• _Provided material_
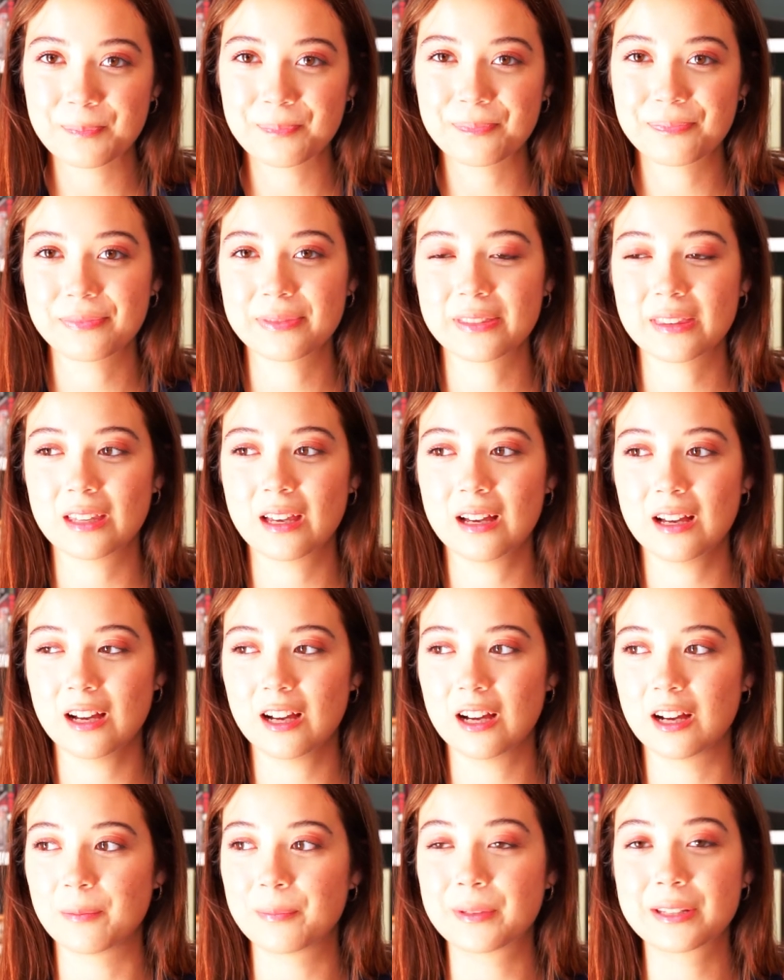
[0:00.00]
Uh-huh.
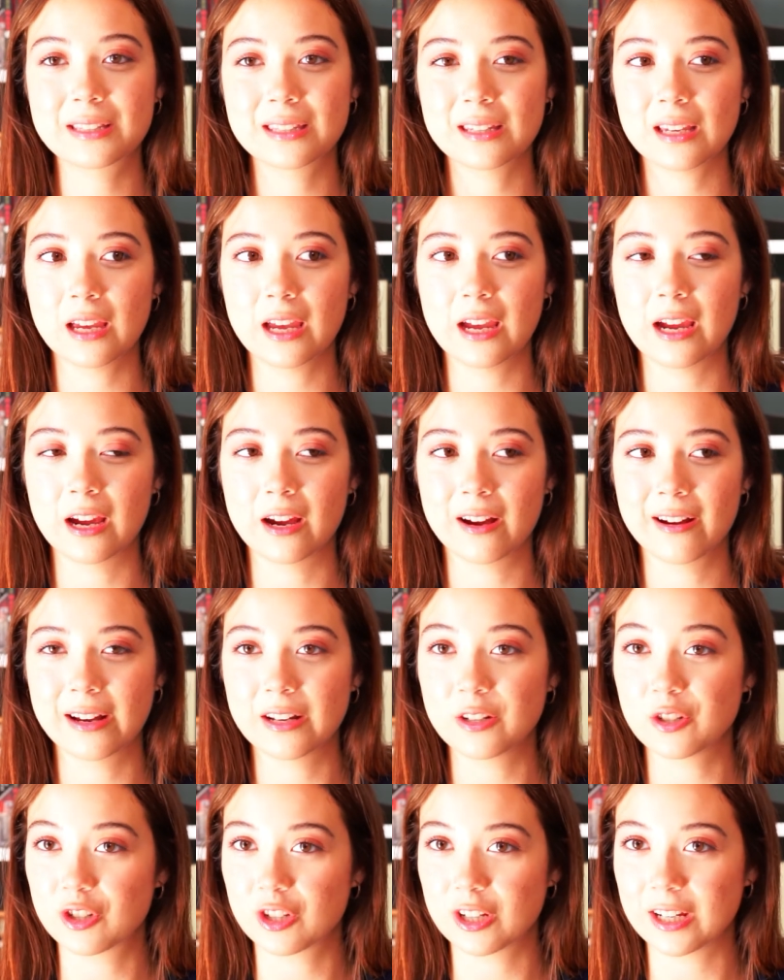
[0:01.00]
Um, it's Air
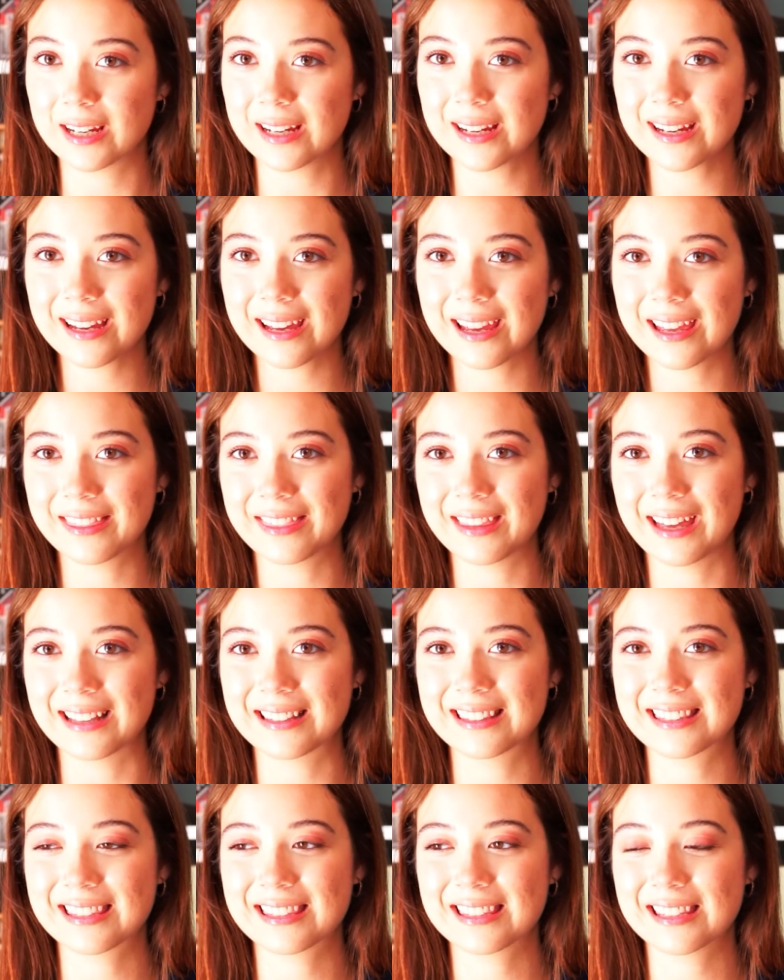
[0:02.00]
in G, and
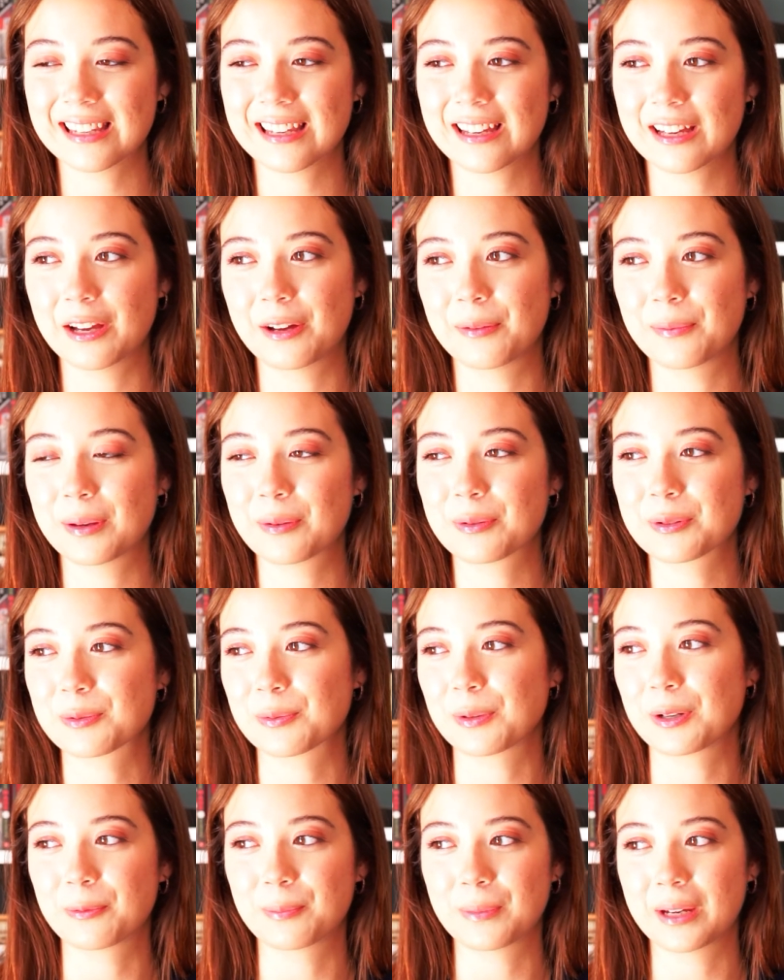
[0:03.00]
that's um, that was
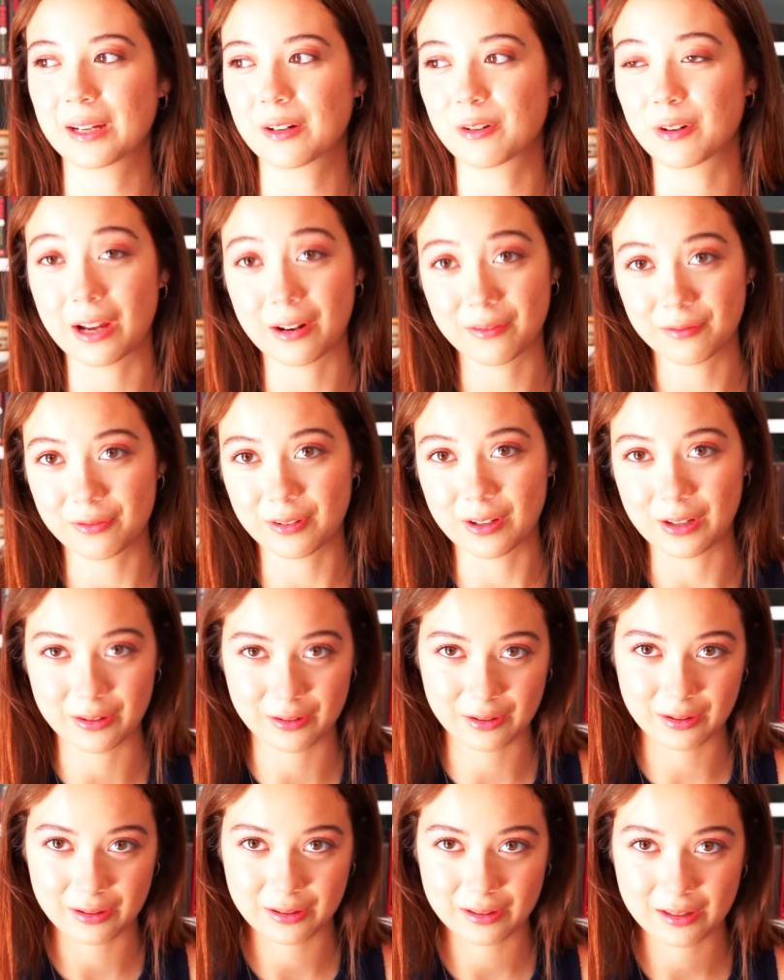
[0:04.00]
one of my
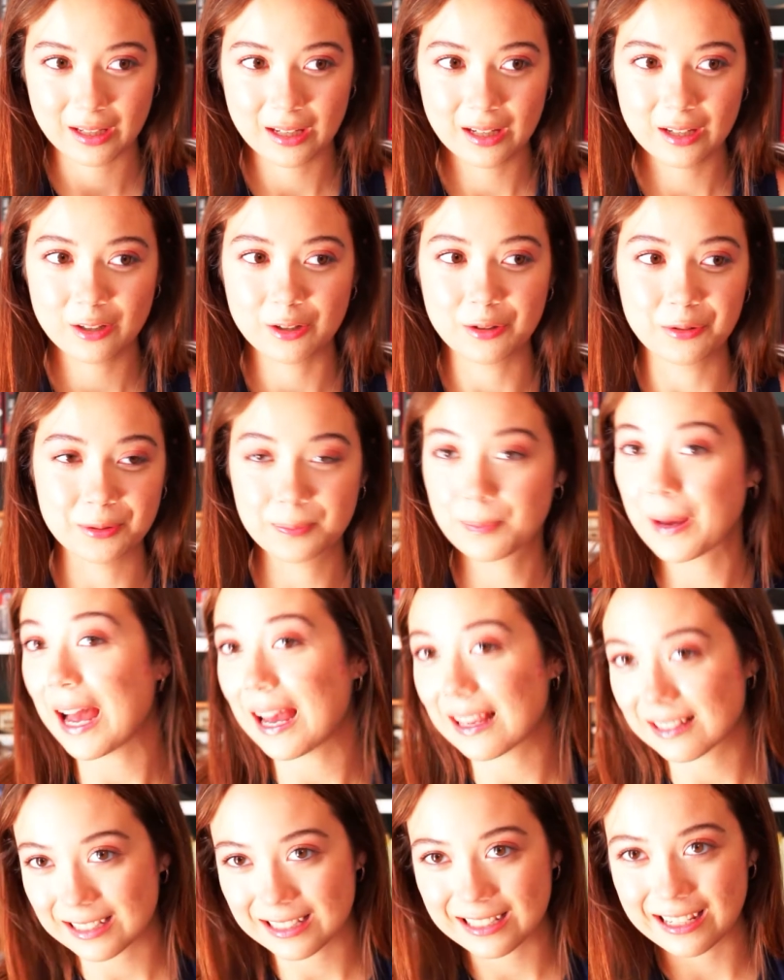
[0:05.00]
grandfather, who's
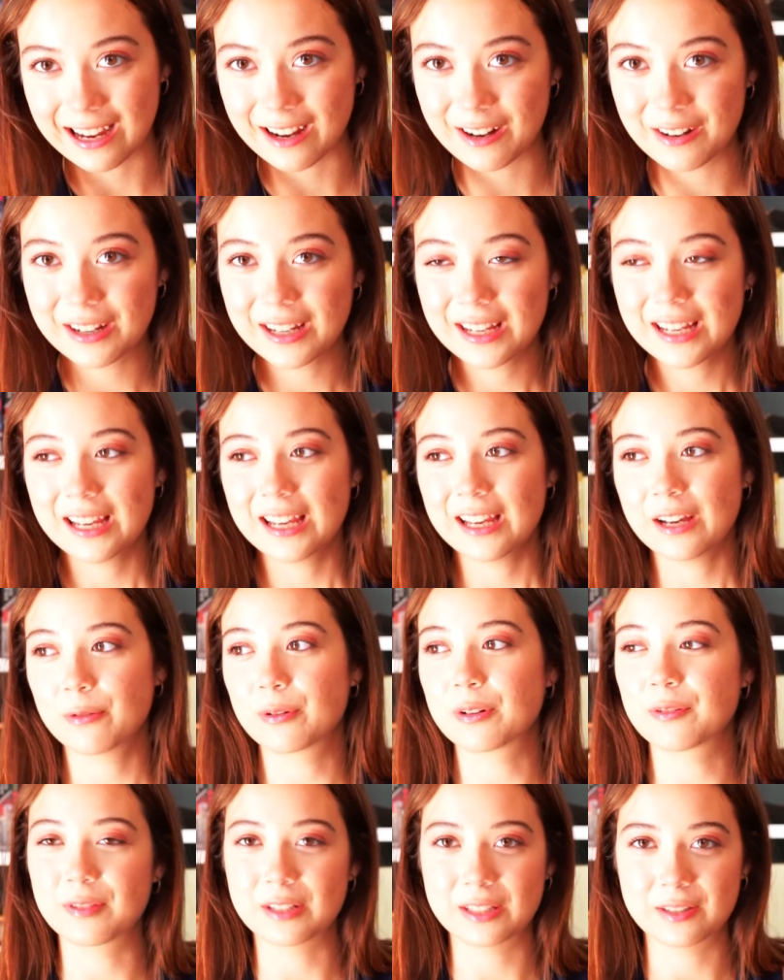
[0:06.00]
passed now,
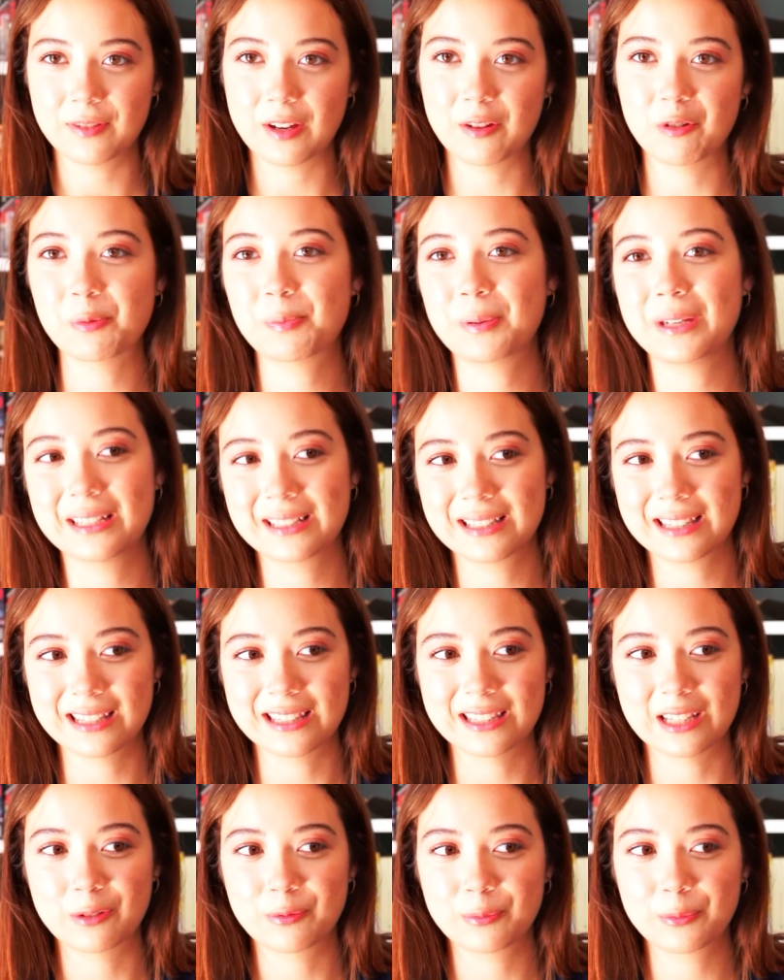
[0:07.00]
one of his favorite pieces,
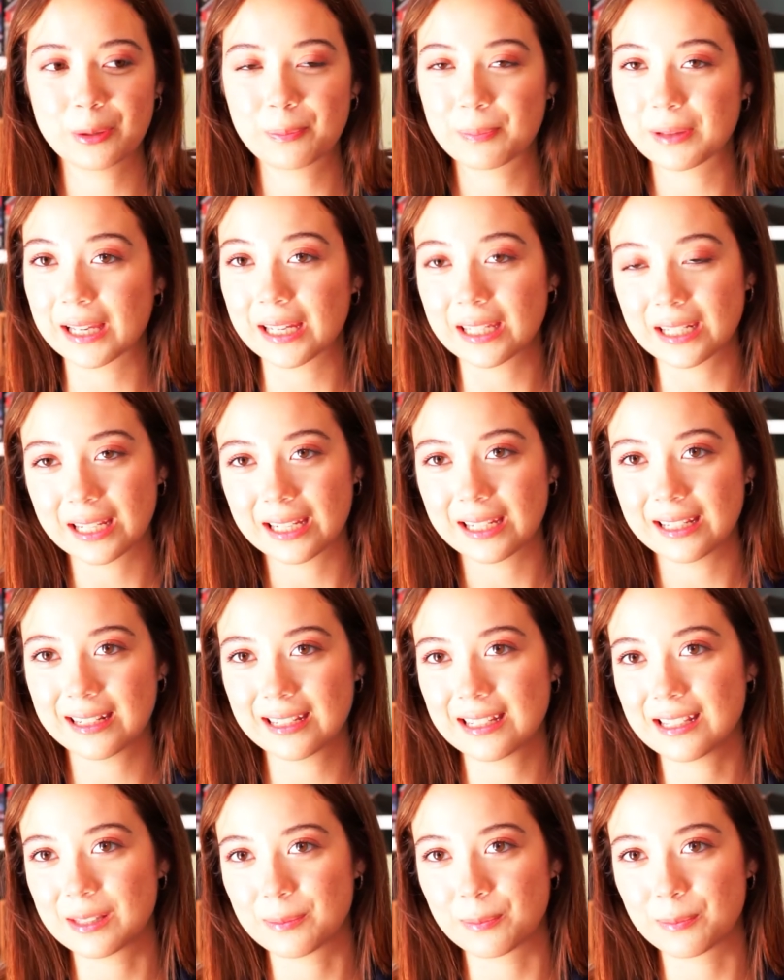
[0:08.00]
and we played it in his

• _Task details_
None of the pictures should be reproduced; all other material above must be set down exactly.

• _Answer box_
[0:00.00]
Uh-huh.
[0:01.00]
Um, it's Air
[0:02.00]
in G, and
[0:03.00]
that's um, that was
[0:04.00]
one of my
[0:05.00]
grandfather, who's
[0:06.00]
passed now,
[0:07.00]
one of his favorite pieces,
[0:08.00]
and we played it in his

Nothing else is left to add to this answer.